Woods points out that there are several trouble points for building non-blocking, asynchronous web applications on the JVM. Specifically, he notes that many JVM libraries - like those build on JDBC - are not built to be used asynchronously. He goes on to state that a value proposition of Ratpack's is that it can make "any API asynchronous". That is to say, through its "execution model", Ratpack is able to seamlessly schedule work between the event loop ("compute thread") or a blocking thread. Non-asynchronous, JDBC-like calls can then be wrapped in an asynchronous fixture that will place their processing outside of the request-taking thread pool. When the call completes, processing is returned to the event loop. An important attribute of this flow is that when blocking calls return, their processing is returned to the originating computation thread, thus not requiring an additional context switch to resume processing. This means that any data that was computed prior to the blocking call is already primed in the CPU's cache, leading to better performance and overall efficiency. This is very efficient. On a 32 core machine “we can get pretty close to a million requests/second for a simple “hello world” application using just a single instance of Ratpack,” Woods said.

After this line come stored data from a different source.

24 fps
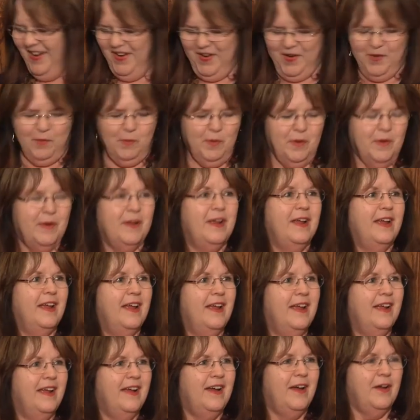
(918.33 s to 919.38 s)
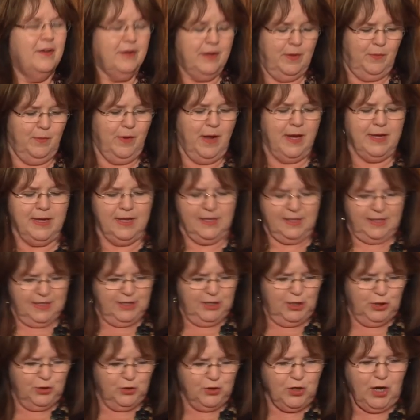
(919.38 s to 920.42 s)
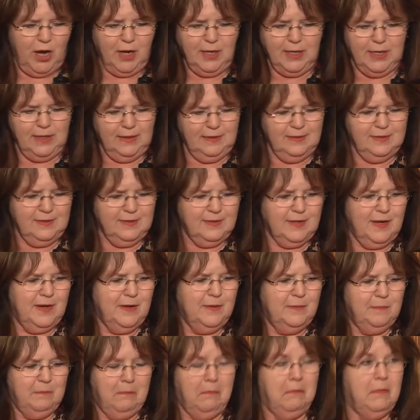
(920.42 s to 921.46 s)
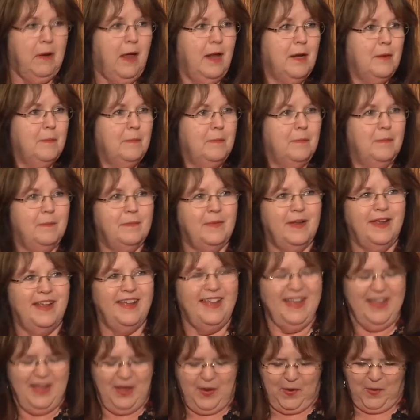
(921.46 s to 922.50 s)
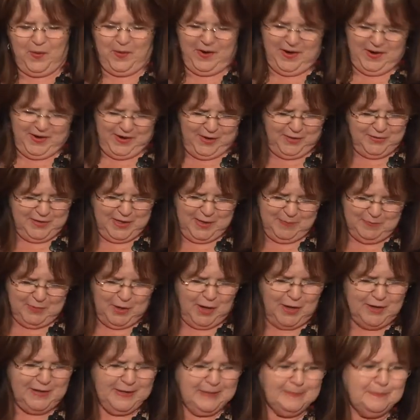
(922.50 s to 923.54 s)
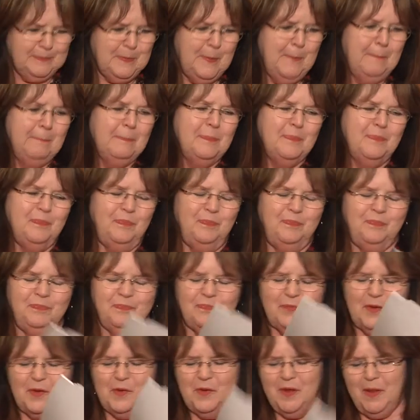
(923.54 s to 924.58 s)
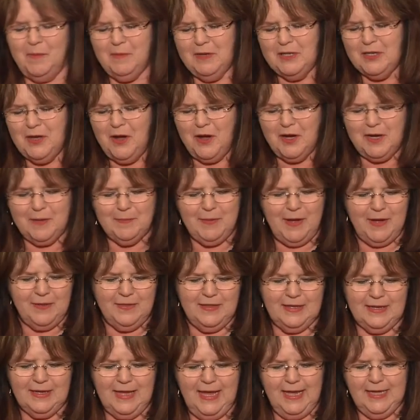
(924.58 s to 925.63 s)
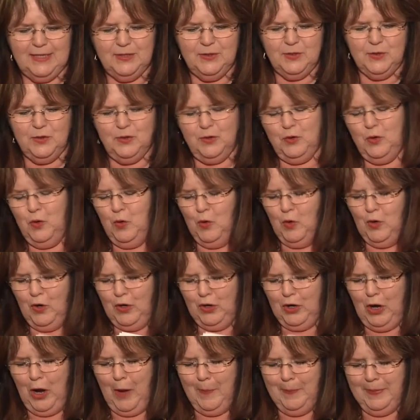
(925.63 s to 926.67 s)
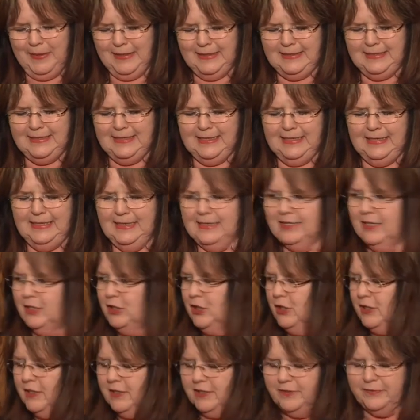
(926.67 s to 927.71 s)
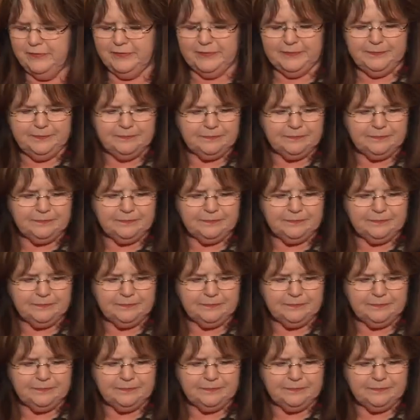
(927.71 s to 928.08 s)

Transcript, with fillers: Oh, okay, well, I can continue talking. It's not a, all right, I'll keep talking. Well, let me talk about the Cancer Core Competency Initiative.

Asynchronous programming on the JVM is notoriously hard partly because the virtual machine has no inherent concept of Continuations. It’s typically also non-deterministic, which is far from ideal for a web application where waiting for a timeout in order to know that a problem has occurred is hardly satisfactory. Ratpack has a concept the team refer to as an execution, a processing stream which is somewhat analogous to a continuation. For each promise type (a representation of a value which will become available later) where you are doing an asynchronous operation the framework creates a sub-processing stream which can be thought of as a continuation in its own right. The complete chain of these will execute in FIFO order. The stream is started with a marker, so that the framework can determine when the end of the stream is reached. If something goes wrong in an individual sub-stream, say some sort of silent failure, Ratpack has awareness of what processing should have happened so it can inform the client that it isn’t going to get a response, thus providing a mechanism for giving deterministic behaviour.

The core of Ratpack 1.0 is written in Java, requiring Java 8, with the build system using Gradle 2.6. It is built on top of the Netty non-blocking event-driven networking engine and provides a number of low-level constructs for working with asynchronous APIs. It has been specifically designed for building microservices with first class support for language agnostic transports such as JSON. Optional support for Netflix’s circuit breaker library Hystrix is provided, and it integrates with Dropwizard Metrics for reporting. Ratpack has an extensive configuration model with support for YAML, JSON, Java properties, system properties, environment variables and so on, and integrates with Pac4j for authentication. HTML templating is provided by both Groovy and Handlebars.

Despite the core being written in Java Ratpack has good support for Groovy, making use of some of the advanced features of the Groovy compiler. During his presentation Woods stated that these include “the ability to inform a closure as to what object type you’ll be delegating the processing to, so we can still get, for example, a statically typed DSL out of this thing… And at this point Groovy is performant enough, with static compilation and even with InvokeDynamic, that we can get pretty close to the performance that Java offers”.

Ratpack has a long history. Starting as a Groovy DSL implementation example in 2010, it evolved into a JVM Sinatra clone before dumping that legacy and focussing on NIO/Performance in 2012. As such, if you’re familiar with some of the early legacy and haven’t followed it since, it may well be worth another look.